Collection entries
== Segment start ==
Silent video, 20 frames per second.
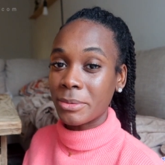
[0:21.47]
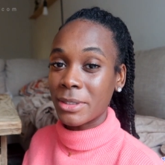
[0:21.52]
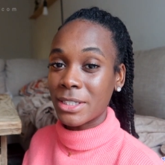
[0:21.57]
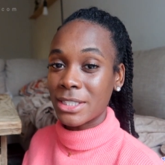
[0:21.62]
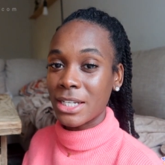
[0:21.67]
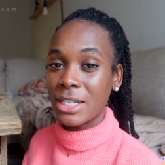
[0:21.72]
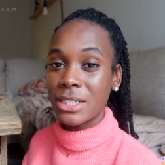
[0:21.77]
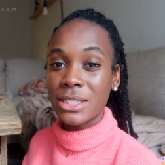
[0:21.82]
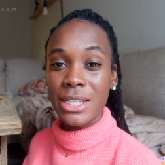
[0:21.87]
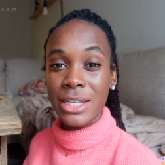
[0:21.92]

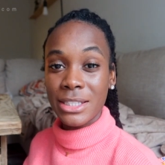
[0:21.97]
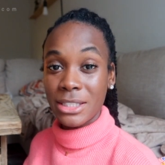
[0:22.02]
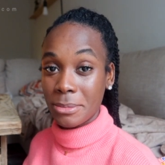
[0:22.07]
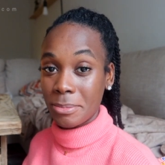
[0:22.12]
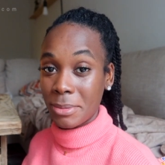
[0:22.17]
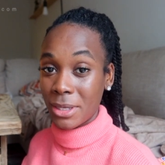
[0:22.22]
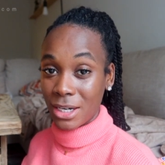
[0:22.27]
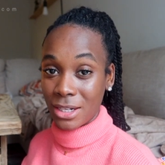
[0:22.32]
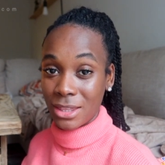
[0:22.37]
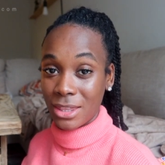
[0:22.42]
business that's
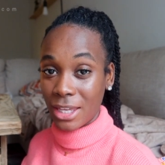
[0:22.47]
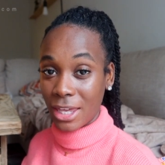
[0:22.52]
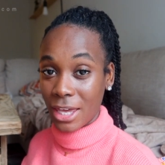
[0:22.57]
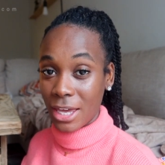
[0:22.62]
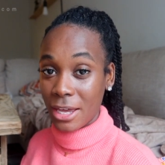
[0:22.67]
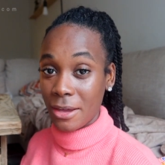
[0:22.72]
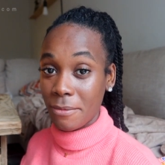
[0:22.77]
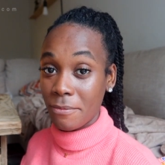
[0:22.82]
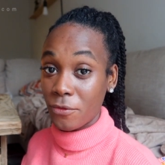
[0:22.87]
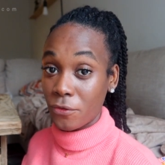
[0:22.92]
been in the
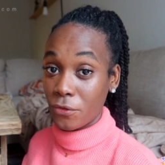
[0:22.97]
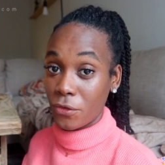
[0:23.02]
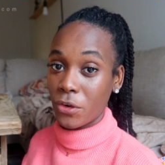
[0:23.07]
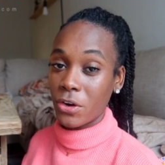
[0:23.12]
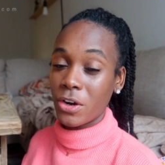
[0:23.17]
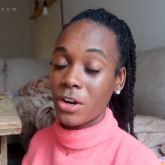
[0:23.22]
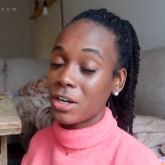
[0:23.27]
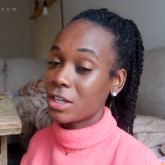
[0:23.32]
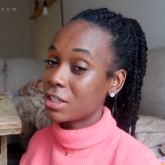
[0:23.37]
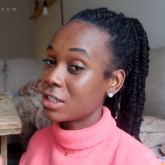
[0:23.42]
game
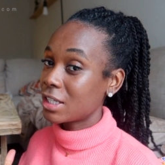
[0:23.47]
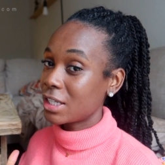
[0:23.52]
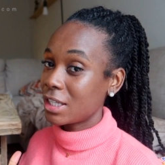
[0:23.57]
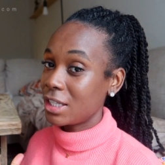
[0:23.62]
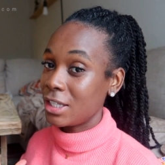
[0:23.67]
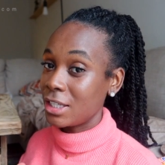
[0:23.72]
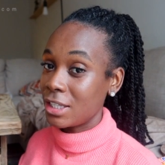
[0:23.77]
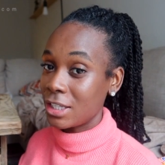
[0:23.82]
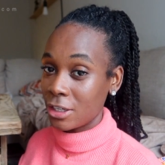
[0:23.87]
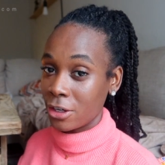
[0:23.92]
for
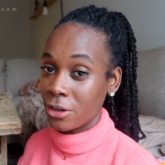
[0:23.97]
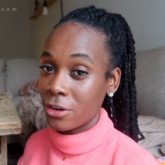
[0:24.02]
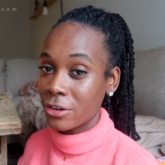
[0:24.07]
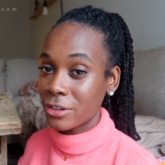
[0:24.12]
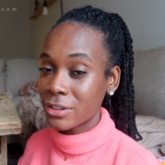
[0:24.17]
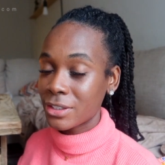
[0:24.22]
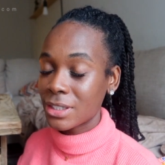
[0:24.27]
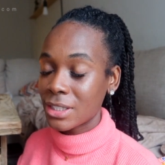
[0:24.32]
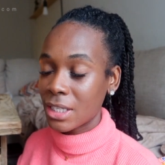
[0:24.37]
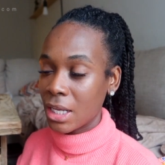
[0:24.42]

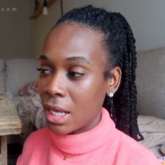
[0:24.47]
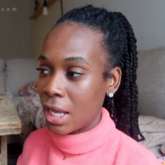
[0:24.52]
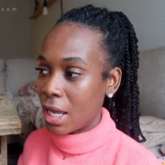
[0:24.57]
years.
== Segment end ==
* EXERCISE
Restate the data above word for word, so that the only difference is the missing pictures.

* TASK RESPONSE
Silent video, 20 frames per second.
[0:21.47]
[0:21.52]
[0:21.57]
[0:21.62]
[0:21.67]
[0:21.72]
[0:21.77]
[0:21.82]
[0:21.87]
[0:21.92]

[0:21.97]
[0:22.02]
[0:22.07]
[0:22.12]
[0:22.17]
[0:22.22]
[0:22.27]
[0:22.32]
[0:22.37]
[0:22.42]
business that's
[0:22.47]
[0:22.52]
[0:22.57]
[0:22.62]
[0:22.67]
[0:22.72]
[0:22.77]
[0:22.82]
[0:22.87]
[0:22.92]
been in the
[0:22.97]
[0:23.02]
[0:23.07]
[0:23.12]
[0:23.17]
[0:23.22]
[0:23.27]
[0:23.32]
[0:23.37]
[0:23.42]
game
[0:23.47]
[0:23.52]
[0:23.57]
[0:23.62]
[0:23.67]
[0:23.72]
[0:23.77]
[0:23.82]
[0:23.87]
[0:23.92]
for
[0:23.97]
[0:24.02]
[0:24.07]
[0:24.12]
[0:24.17]
[0:24.22]
[0:24.27]
[0:24.32]
[0:24.37]
[0:24.42]

[0:24.47]
[0:24.52]
[0:24.57]
years.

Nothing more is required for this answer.